Мой подарок Мадлен удался. Я знал, что многие «важные особы» из ее окружения пусть вежливо, но критиковали Мадлен за то, что она неравнодушна к этому «молодому бунтарю». «Нумансия» была ответом, который я бросил им в лицо.

Покинув площадь Дофин, я переехал поближе к Мадлен — в Отей, точнее, в Буленвиллье; Гранваль на некоторое время переселился ко мне. Наши жизни переплетались все больше и больше. Я познакомился с другой богемой. Золотой.

Что за беда разориться, если я осуществляю свою мечту? Новый фильм, и положение спасено.
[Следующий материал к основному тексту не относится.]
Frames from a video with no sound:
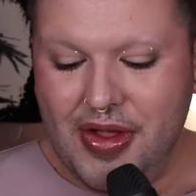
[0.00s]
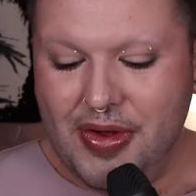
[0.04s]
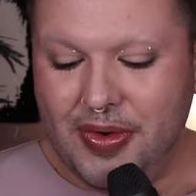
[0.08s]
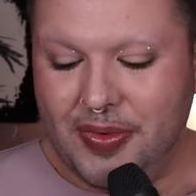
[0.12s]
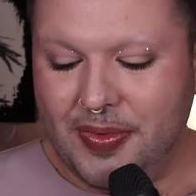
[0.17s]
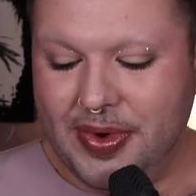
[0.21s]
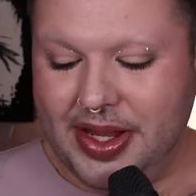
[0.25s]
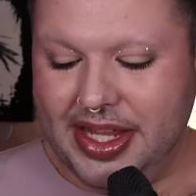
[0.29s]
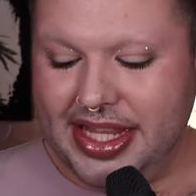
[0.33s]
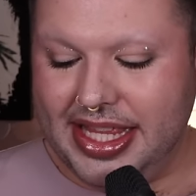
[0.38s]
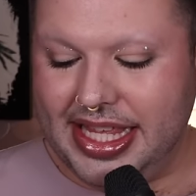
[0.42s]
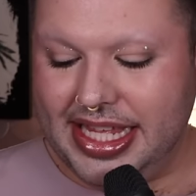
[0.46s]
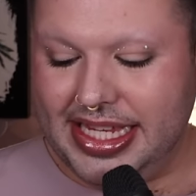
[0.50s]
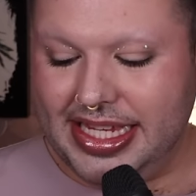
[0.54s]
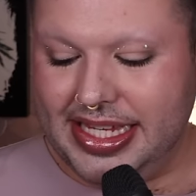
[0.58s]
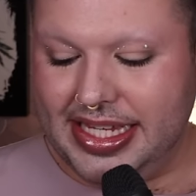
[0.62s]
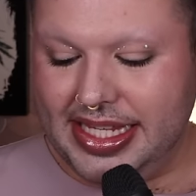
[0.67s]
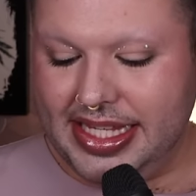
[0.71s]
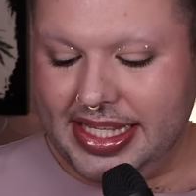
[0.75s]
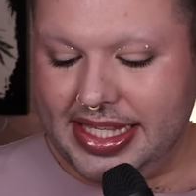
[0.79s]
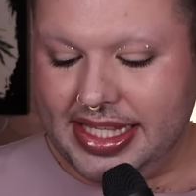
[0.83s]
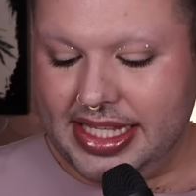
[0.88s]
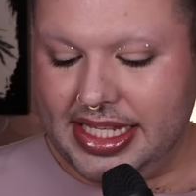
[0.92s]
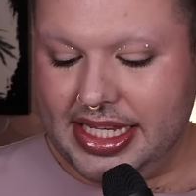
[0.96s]

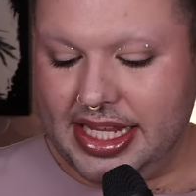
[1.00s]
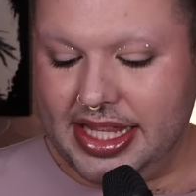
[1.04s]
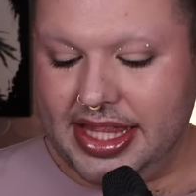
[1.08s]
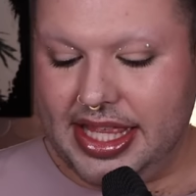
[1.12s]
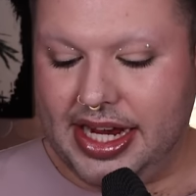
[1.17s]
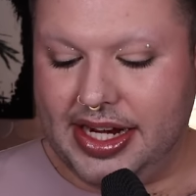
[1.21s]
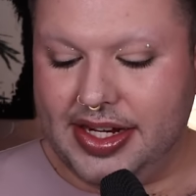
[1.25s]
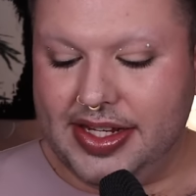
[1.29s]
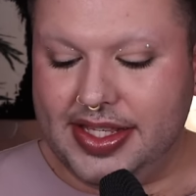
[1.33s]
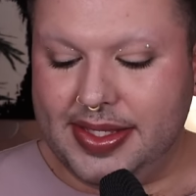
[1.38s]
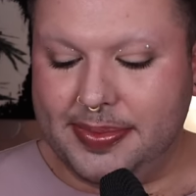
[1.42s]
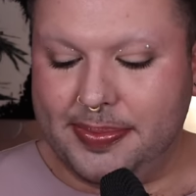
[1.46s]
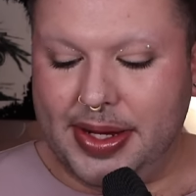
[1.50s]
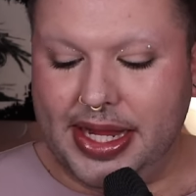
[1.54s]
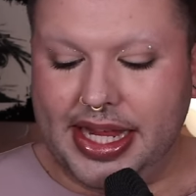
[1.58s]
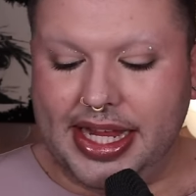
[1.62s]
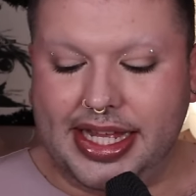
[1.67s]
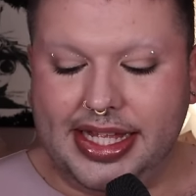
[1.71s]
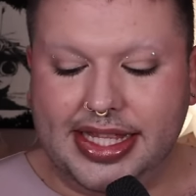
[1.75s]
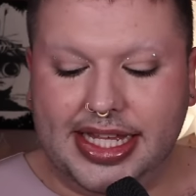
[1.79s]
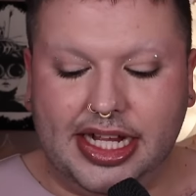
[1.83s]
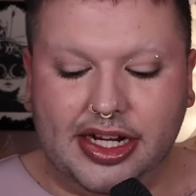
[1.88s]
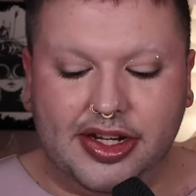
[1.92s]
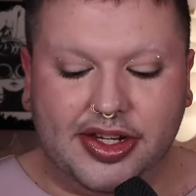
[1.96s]
released their spring
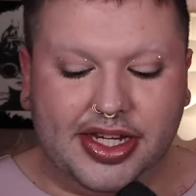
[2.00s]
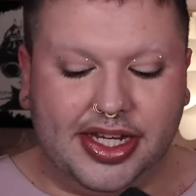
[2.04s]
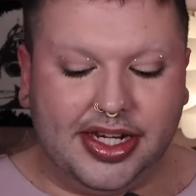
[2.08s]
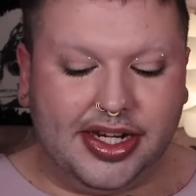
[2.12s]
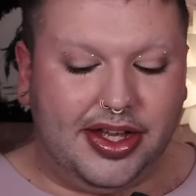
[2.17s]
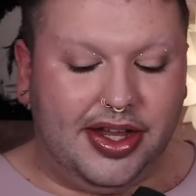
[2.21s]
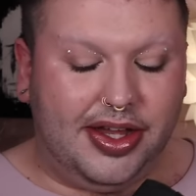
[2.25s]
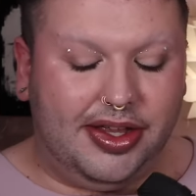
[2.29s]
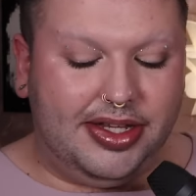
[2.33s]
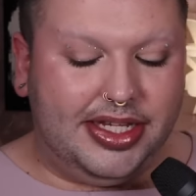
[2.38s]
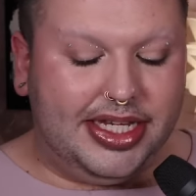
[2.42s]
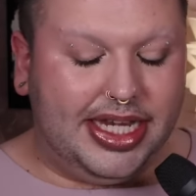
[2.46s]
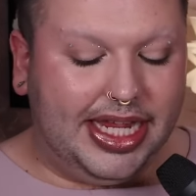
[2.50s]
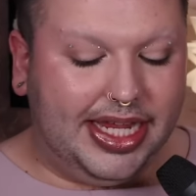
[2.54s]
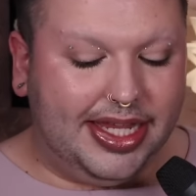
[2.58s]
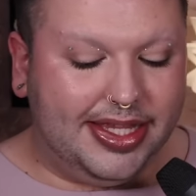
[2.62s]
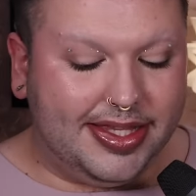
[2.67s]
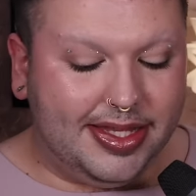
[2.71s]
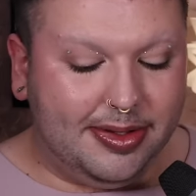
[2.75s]
collection called Days in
Пикассо сказал что-то вроде: «Люблю шить в бедности... при больших деньгах». У нас дело обстояло не совсем так, но жили мы беззаботно. Когда у Мадлен выпадало три свободных дня, мы проводили их в дороге, останавливаясь на постоялых дворах.

В Сен-Тропе я разбил палатку под соснами и испытывал «Тальбот» на каменистых тропинках. В те годы в Памплоне можно было расхаживать голым по четырехкилометровому пляжу, не встретив ни души.

Мы познакомились с островом Леван, нудистами и вегетарианцами. Весь остров был в нашем распоряжении. Военные на нем еще не обосновались, и там мог жить любой кто захочет. При желании уединиться достаточно было отойти на два шага в сторону. На четырнадцать километров насчитывалось человек сто нудистов. Вместе с белками мы ели орехи, с пчелами делили мед, умывались в ручьях. Мы вкушали свою молодость.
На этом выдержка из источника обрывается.